Une journaliste danoise, Anneke Jespersen, a été retrouvée morte au détour d’une ruelle sombre. L’enquête avait été bâclée à l’époque, tant la police avait eu peu de temps à consacrer à une victime parmi d’autres dans cette « ville en feu ». Vingt ans plus tard, Hieronymus « Harry » Bosch est inspecteur aux affaires non résolues. Il s’emploie grâce à une douille recueillie sur la scène du crime à retrouver l’arme du crime et ainsi avancer dans une éventuelle résolution de l’affaire. Y parviendra-t-il alors que son supérieur, le lieutenant O’Tool, le harcèle afin de l’amener à abandonner une enquête qu’il juge non prioritaire, voire cherche à l’évincer du service ? Celui-ci a mis une inspectrice des affaires internes à ses trousses, et cette Nancy Mendenhall ne compte pas le lâcher d’une semelle.

Un scénario dans lequel s’invite le passé militaire récent des États-Unis dont les conséquences sont toujours sensibles actuellement. Bosch était au Vietnam en 1970-1971. Quant à la journaliste assassinée, elle avait couvert « les opérations » Bouclier et Tempête du désert en 1990 pendant ce qui a pris la dénomination sibylline de « guerre du golfe »**… En arrière-plan est abordée la question du retour des combattants et leur devenir, et surtout les tensions existant au sein de la police concernant les questions ethniques dans cette ville, Los Angeles, où les populations noire et hispanique représentent la majorité des habitants. La police étant perçue comme défendant les intérêts des blancs, Bosch embarrasse la hiérarchie de s’intéresser à une victime blanche alors que les nombreuses autres victimes pendant les émeutes ont donné lieu à peu d’investigations.

Art Pepper, célèbre saxophoniste alto, dans une version de 1956 du titre « Patricia », n’ayant pas trouvé cette version de 1981 dont Harry Bosch vante les qualités…

Bosch sait aussi consacrer du temps à sa fille Madeline, « Maddie » et à sa passion du jazz dont de nombreux musiciens et titres accompagnent cette enquête.
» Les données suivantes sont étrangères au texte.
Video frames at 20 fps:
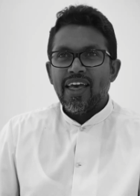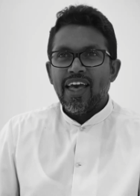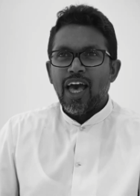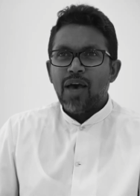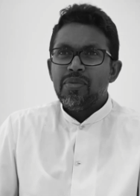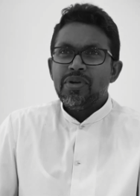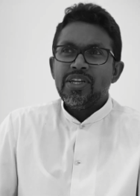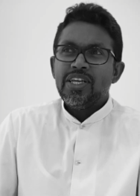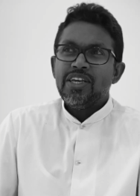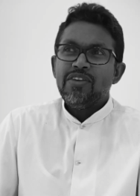I
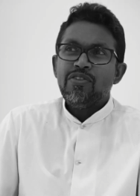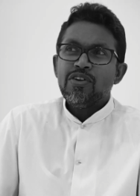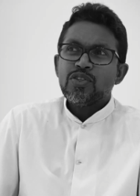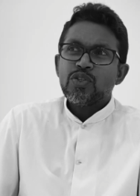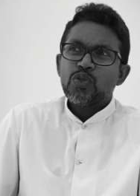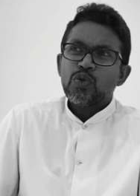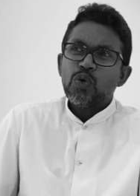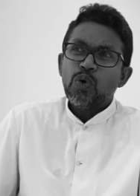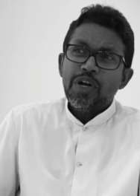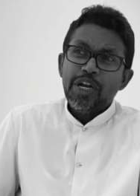mean, he was
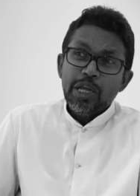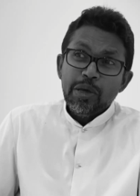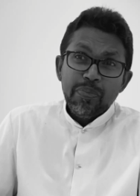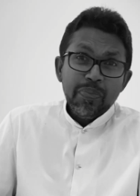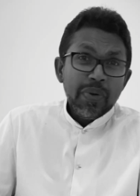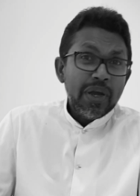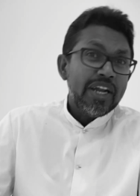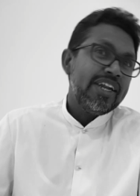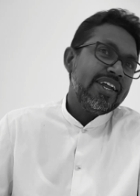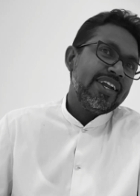so
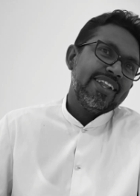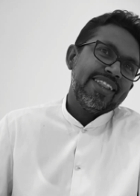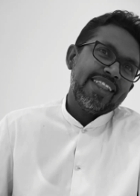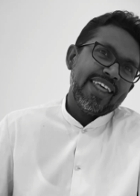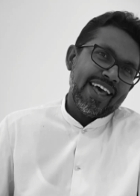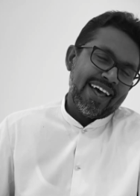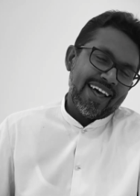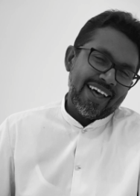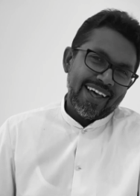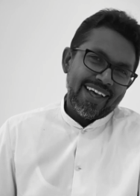dependent
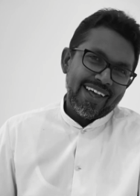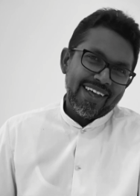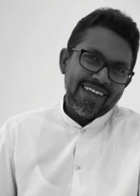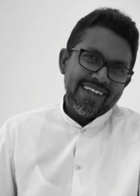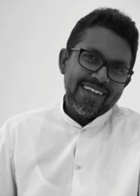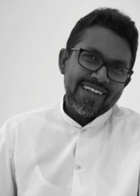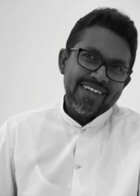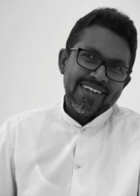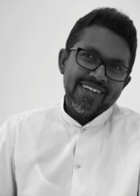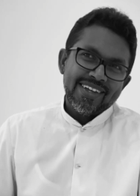there.
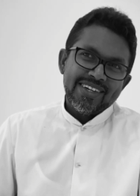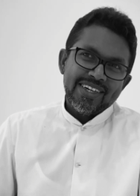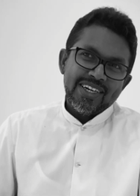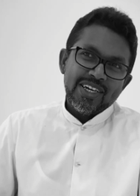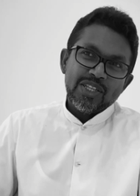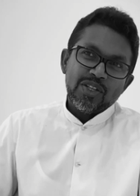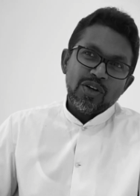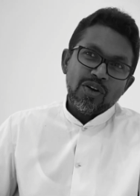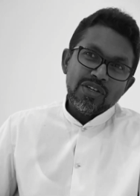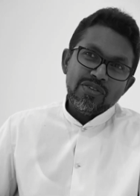He
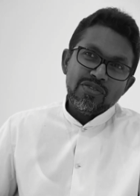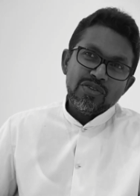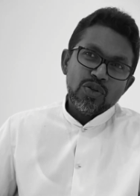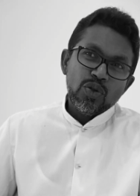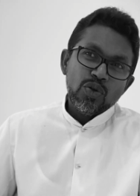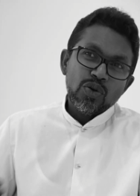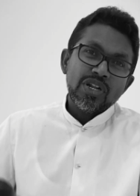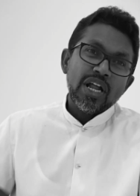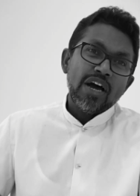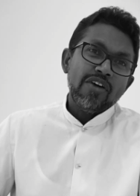thought he was
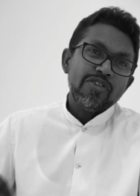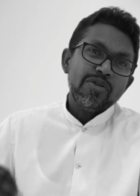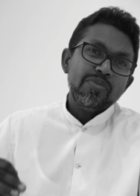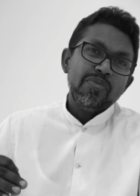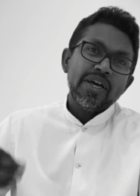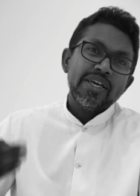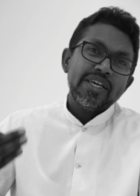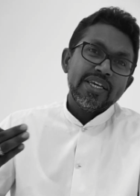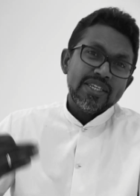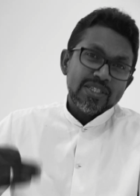looked after
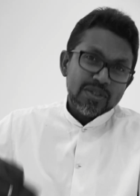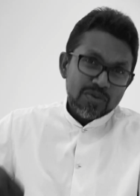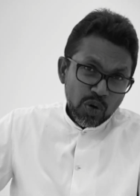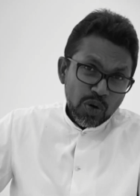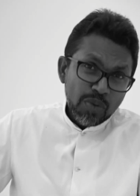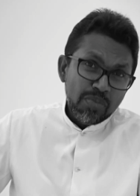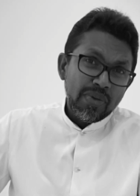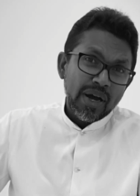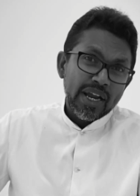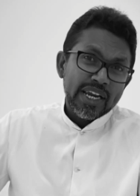by his
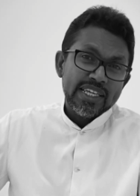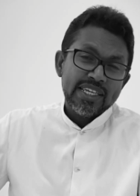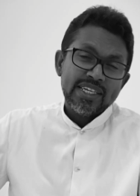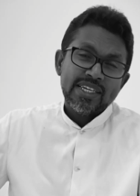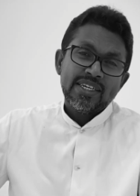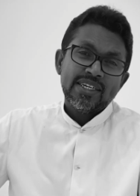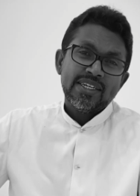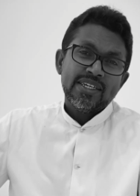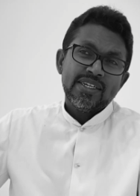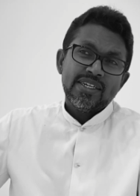own money,
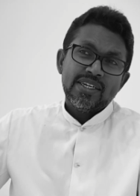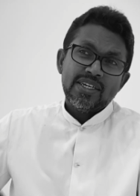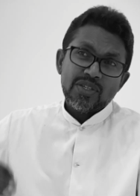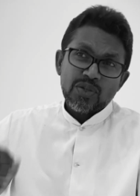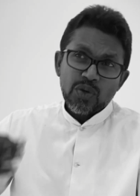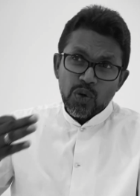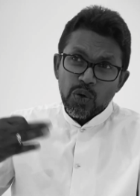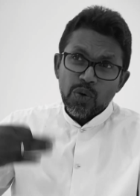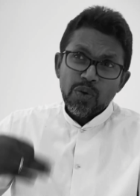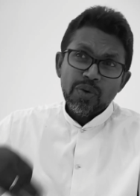his
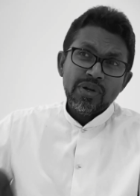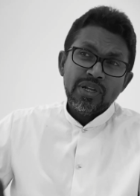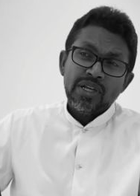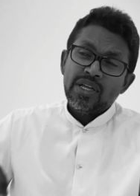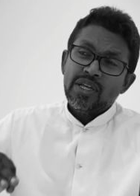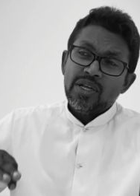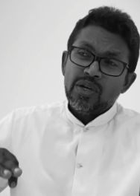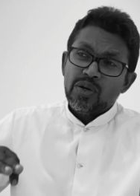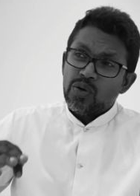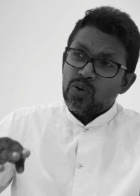own,
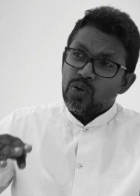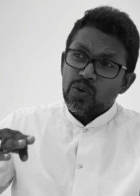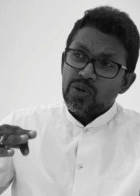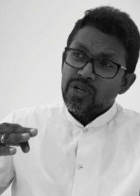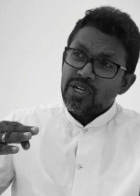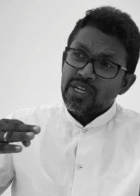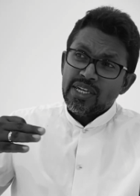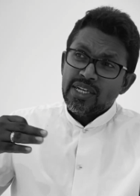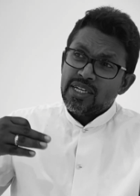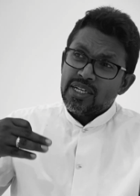
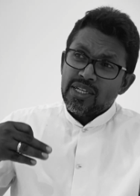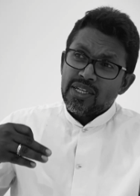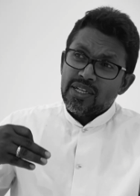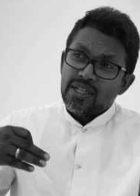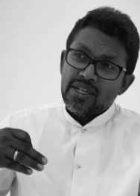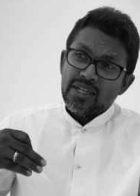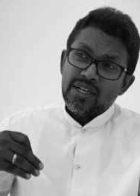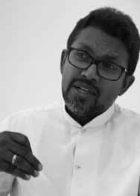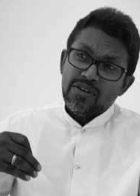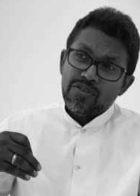own
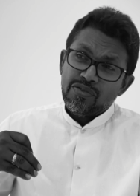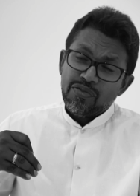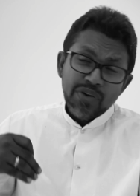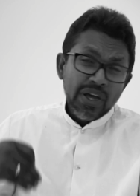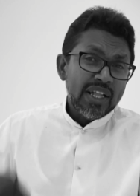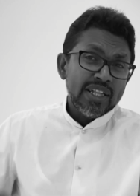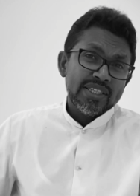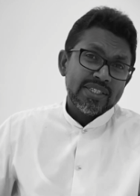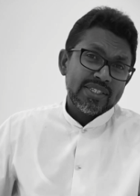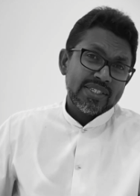uh,
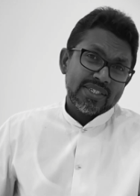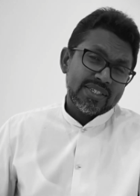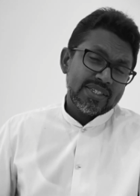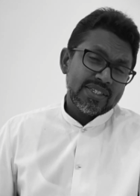wealth.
« Il en était au troisième album et écoutait une version saisissante de Patricia enregistrée trois décennies plus tôt dans un club de Croydon, en Angleterre. Pepper faisait alors son come-back après des années de prison et de dépendance à la drogue. Ce soir là – c’était en 1981 –, tout allait à merveille. Dans ce morceau, il prouvait que personne ne pourrait jouer mieux que lui. »

L’auteur utilise parfaitement toute cette riche matière dans une construction impeccable, en incluant une réflexion existentielle et abordant des sujets sociaux intéressants, ce qui donne un roman divertissant mais pas seulement. J’ai vraiment eu plaisir à lire cette histoire qui me marquera durablement.

Notes avis Bibliofeel juillet 2020, Michael Connelly, dans la ville en feu

1992, 2020 : les mêmes problèmes de racisme, de répression policière, provoquent des émeutes puis d’importantes manifestations. Les problèmes de fond n’ont jamais été réglés, ni débattus… La pression contre les dirigeants connaît cette fois-ci une ampleur nouvelle émanant de toutes les communautés.

*George Floyd avait été interpellé car soupçonné d’avoir utilisé un faux billet de vingt dollars…

**La guerre du golfe de 1990-1991 sera suivie par « la guerre d’Irak » de 2003-2011 avec des conséquences mondiales terribles en termes d’instabilité et de terrorisme.